• **Aim of the exercise**: For this exercise, write out the whole listing below exactly, omitting its images.

═════ Given records

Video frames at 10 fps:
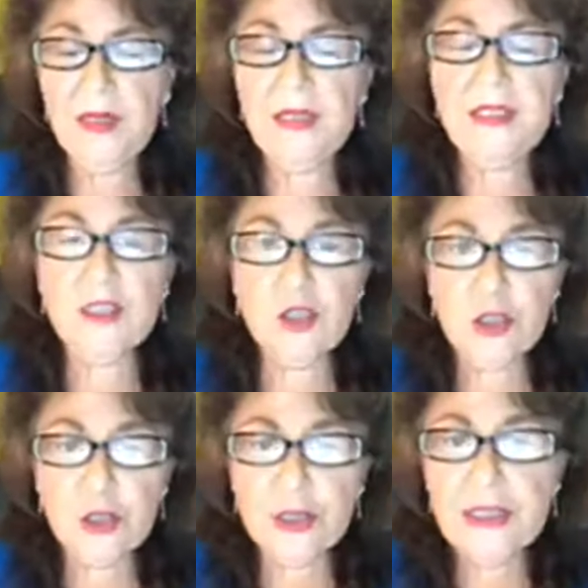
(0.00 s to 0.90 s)
is a
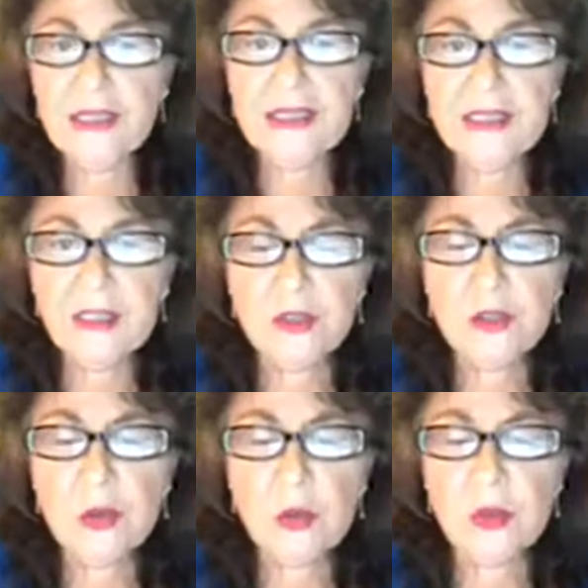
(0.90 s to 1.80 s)
journey geared
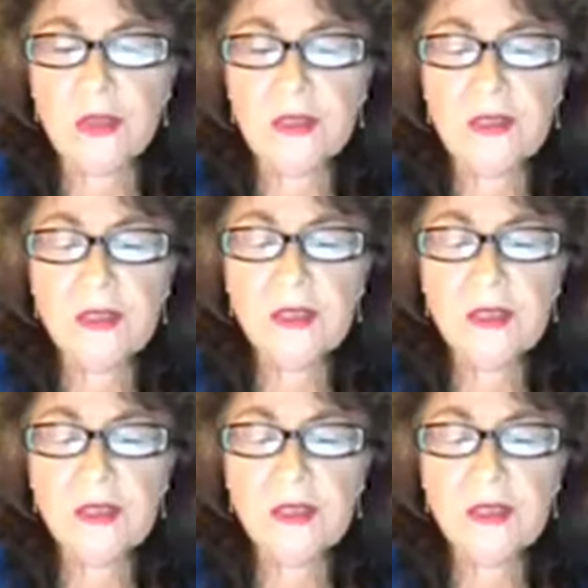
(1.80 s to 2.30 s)
towards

══════════

• **Answer below**:
Video frames at 10 fps:
(0.00 s to 0.90 s)
is a
(0.90 s to 1.80 s)
journey geared
(1.80 s to 2.30 s)
towards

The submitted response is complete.